*** Supplied data Section Begins ***

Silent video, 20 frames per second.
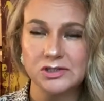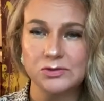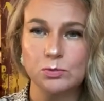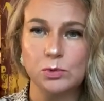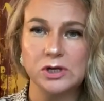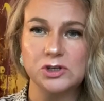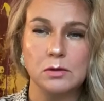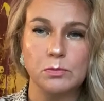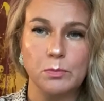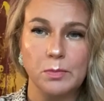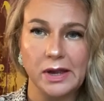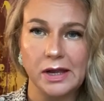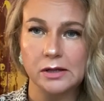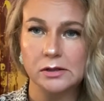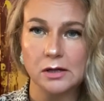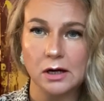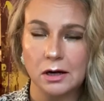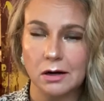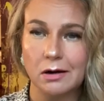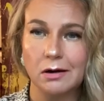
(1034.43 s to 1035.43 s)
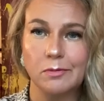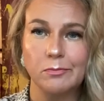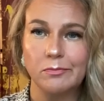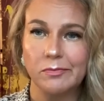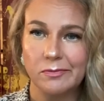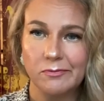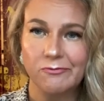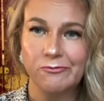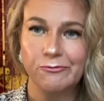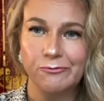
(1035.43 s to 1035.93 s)
which made her
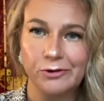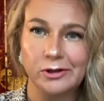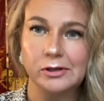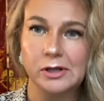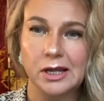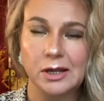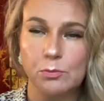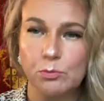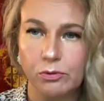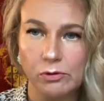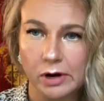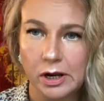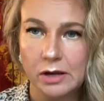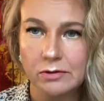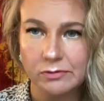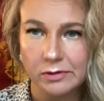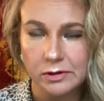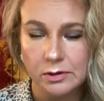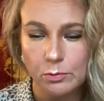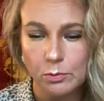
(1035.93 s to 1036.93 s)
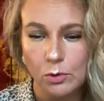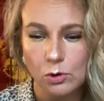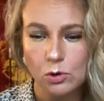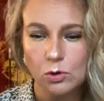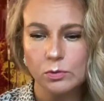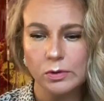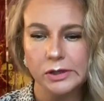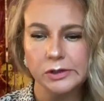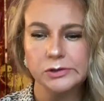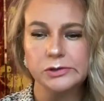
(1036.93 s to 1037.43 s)
feeling brave at the
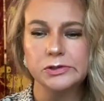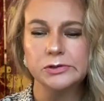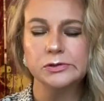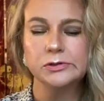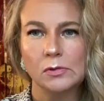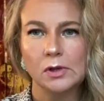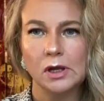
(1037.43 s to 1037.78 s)
moment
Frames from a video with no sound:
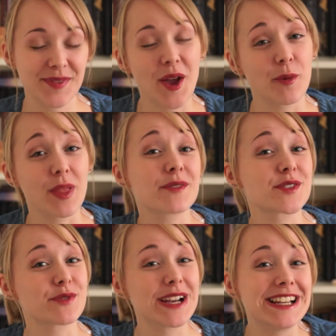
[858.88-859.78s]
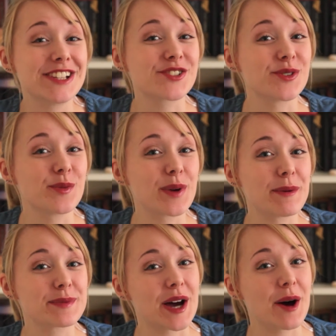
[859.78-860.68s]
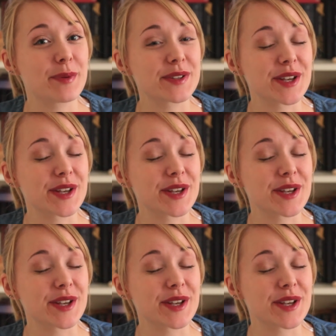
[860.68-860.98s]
Well, that was a really short whipped up,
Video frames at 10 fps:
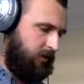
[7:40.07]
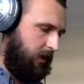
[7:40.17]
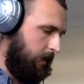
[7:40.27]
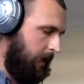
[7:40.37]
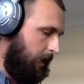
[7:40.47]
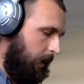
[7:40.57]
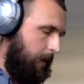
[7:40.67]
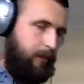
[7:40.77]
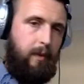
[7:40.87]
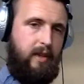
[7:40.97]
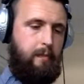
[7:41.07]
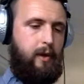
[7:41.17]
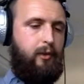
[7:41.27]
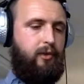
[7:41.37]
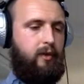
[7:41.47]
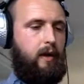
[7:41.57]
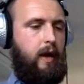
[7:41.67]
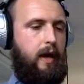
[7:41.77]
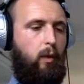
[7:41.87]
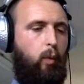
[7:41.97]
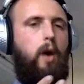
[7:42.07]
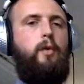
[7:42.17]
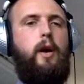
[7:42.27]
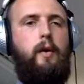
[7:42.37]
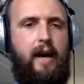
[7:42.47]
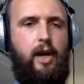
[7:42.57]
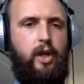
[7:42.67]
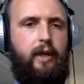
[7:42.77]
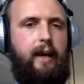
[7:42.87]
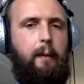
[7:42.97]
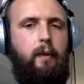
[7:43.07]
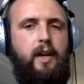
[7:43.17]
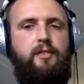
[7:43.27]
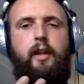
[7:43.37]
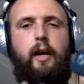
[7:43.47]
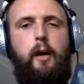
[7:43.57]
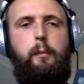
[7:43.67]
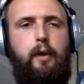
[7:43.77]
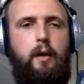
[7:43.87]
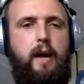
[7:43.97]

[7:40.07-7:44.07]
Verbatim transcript: So probably the most uh, well-known action camera is the GoPro.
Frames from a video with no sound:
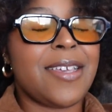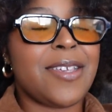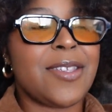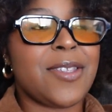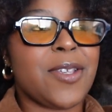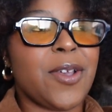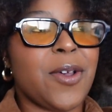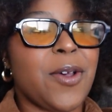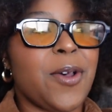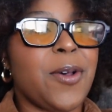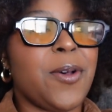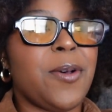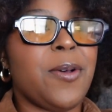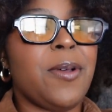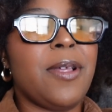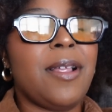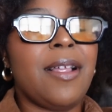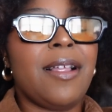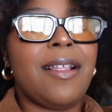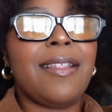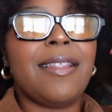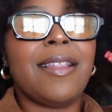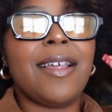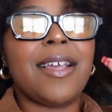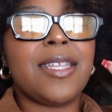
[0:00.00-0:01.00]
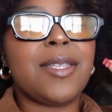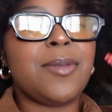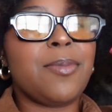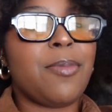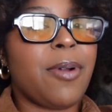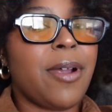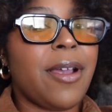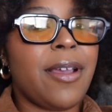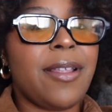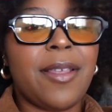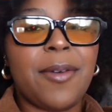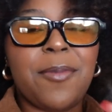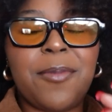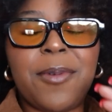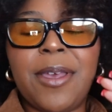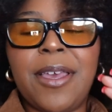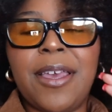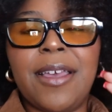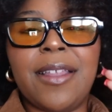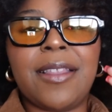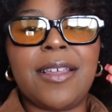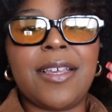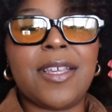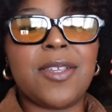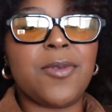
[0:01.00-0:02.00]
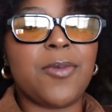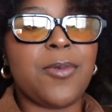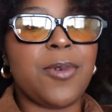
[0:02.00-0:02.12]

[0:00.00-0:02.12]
So let's pray that we get these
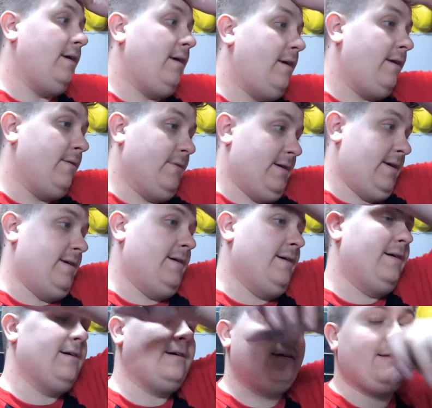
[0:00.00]
Anyway,
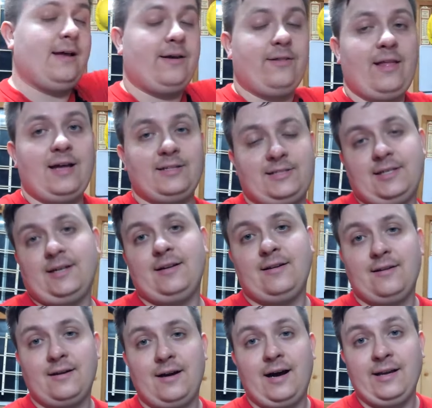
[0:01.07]
now that that's
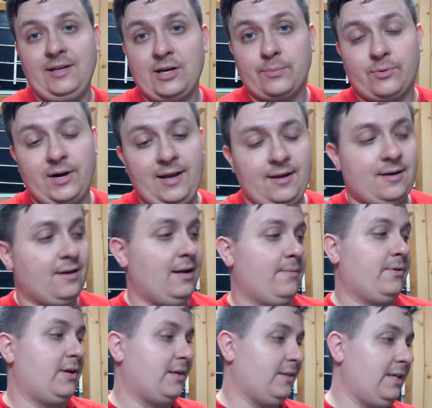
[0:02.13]
done, I need a break. I'm
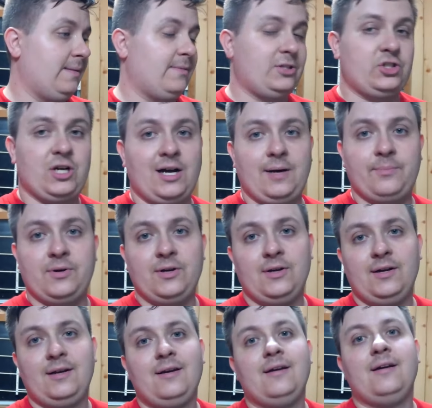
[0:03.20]
going to clean up the shop
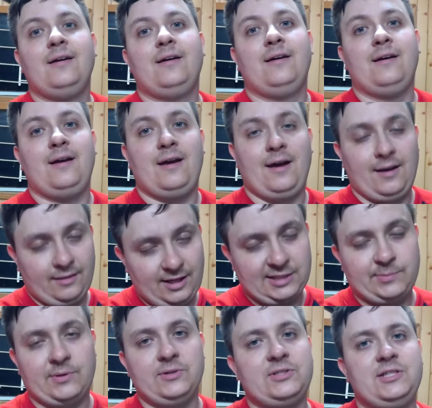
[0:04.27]
and
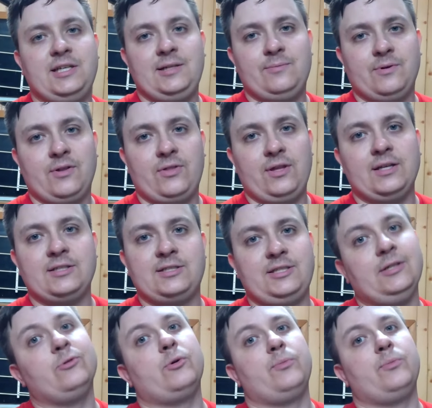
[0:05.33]
let's proceed with the seal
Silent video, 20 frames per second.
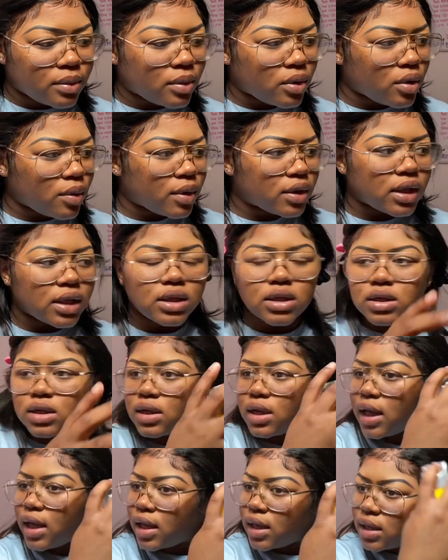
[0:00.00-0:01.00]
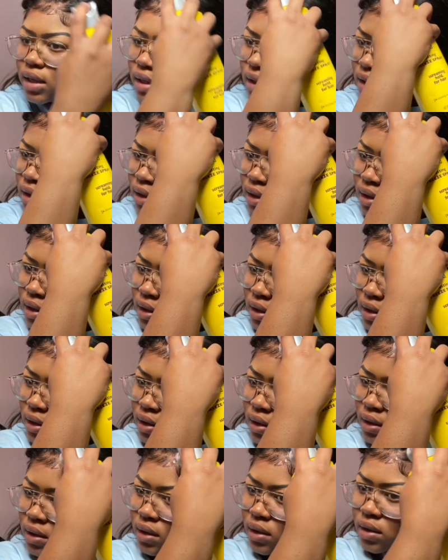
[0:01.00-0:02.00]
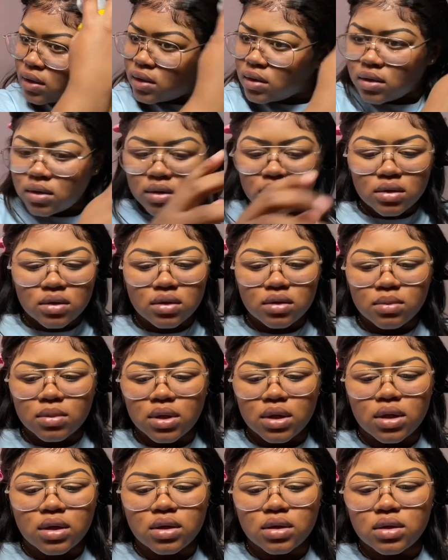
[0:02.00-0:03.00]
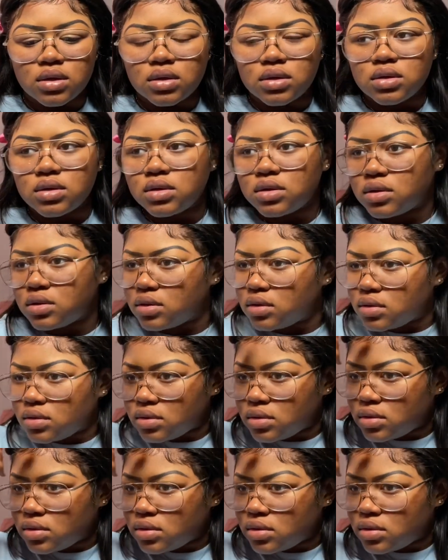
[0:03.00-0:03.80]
or what they look like, because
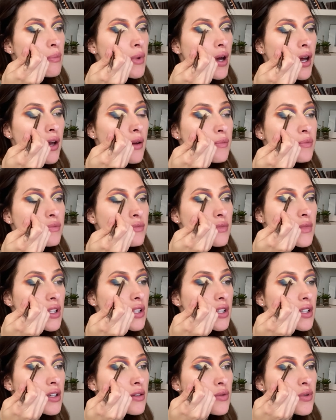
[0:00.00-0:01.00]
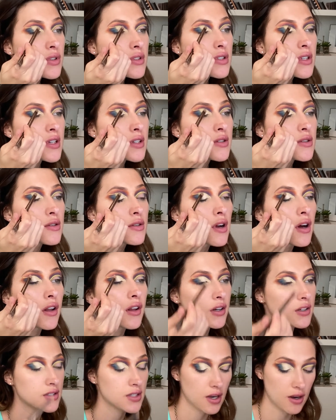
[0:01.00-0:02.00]
but I think it was like
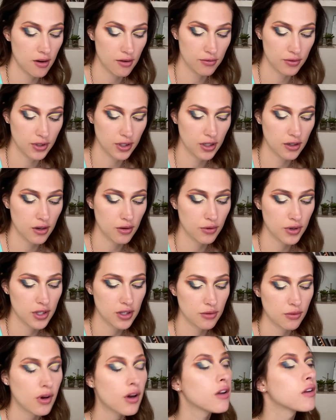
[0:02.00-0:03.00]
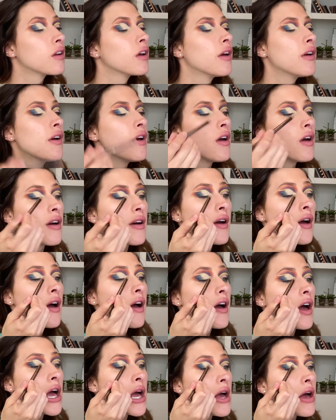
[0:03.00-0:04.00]
$2, so I don't really know what you want
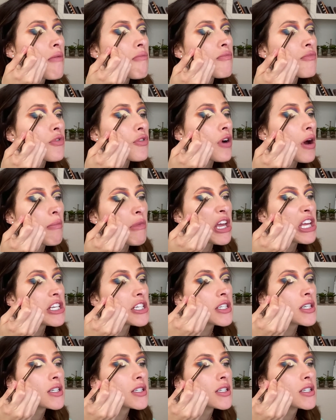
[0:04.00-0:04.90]
from it.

*** Supplied data Section Ends ***

A word-for-word repetition of the data above, without pictures, is the expected answer.

— Exercise response —
Silent video, 20 frames per second.
(1034.43 s to 1035.43 s)
(1035.43 s to 1035.93 s)
which made her
(1035.93 s to 1036.93 s)
(1036.93 s to 1037.43 s)
feeling brave at the
(1037.43 s to 1037.78 s)
moment
Frames from a video with no sound:
[858.88-859.78s]
[859.78-860.68s]
[860.68-860.98s]
Well, that was a really short whipped up,
Video frames at 10 fps:
[7:40.07]
[7:40.17]
[7:40.27]
[7:40.37]
[7:40.47]
[7:40.57]
[7:40.67]
[7:40.77]
[7:40.87]
[7:40.97]
[7:41.07]
[7:41.17]
[7:41.27]
[7:41.37]
[7:41.47]
[7:41.57]
[7:41.67]
[7:41.77]
[7:41.87]
[7:41.97]
[7:42.07]
[7:42.17]
[7:42.27]
[7:42.37]
[7:42.47]
[7:42.57]
[7:42.67]
[7:42.77]
[7:42.87]
[7:42.97]
[7:43.07]
[7:43.17]
[7:43.27]
[7:43.37]
[7:43.47]
[7:43.57]
[7:43.67]
[7:43.77]
[7:43.87]
[7:43.97]

[7:40.07-7:44.07]
Verbatim transcript: So probably the most uh, well-known action camera is the GoPro.
Frames from a video with no sound:
[0:00.00-0:01.00]
[0:01.00-0:02.00]
[0:02.00-0:02.12]

[0:00.00-0:02.12]
So let's pray that we get these
[0:00.00]
Anyway,
[0:01.07]
now that that's
[0:02.13]
done, I need a break. I'm
[0:03.20]
going to clean up the shop
[0:04.27]
and
[0:05.33]
let's proceed with the seal
Silent video, 20 frames per second.
[0:00.00-0:01.00]
[0:01.00-0:02.00]
[0:02.00-0:03.00]
[0:03.00-0:03.80]
or what they look like, because
[0:00.00-0:01.00]
[0:01.00-0:02.00]
but I think it was like
[0:02.00-0:03.00]
[0:03.00-0:04.00]
$2, so I don't really know what you want
[0:04.00-0:04.90]
from it.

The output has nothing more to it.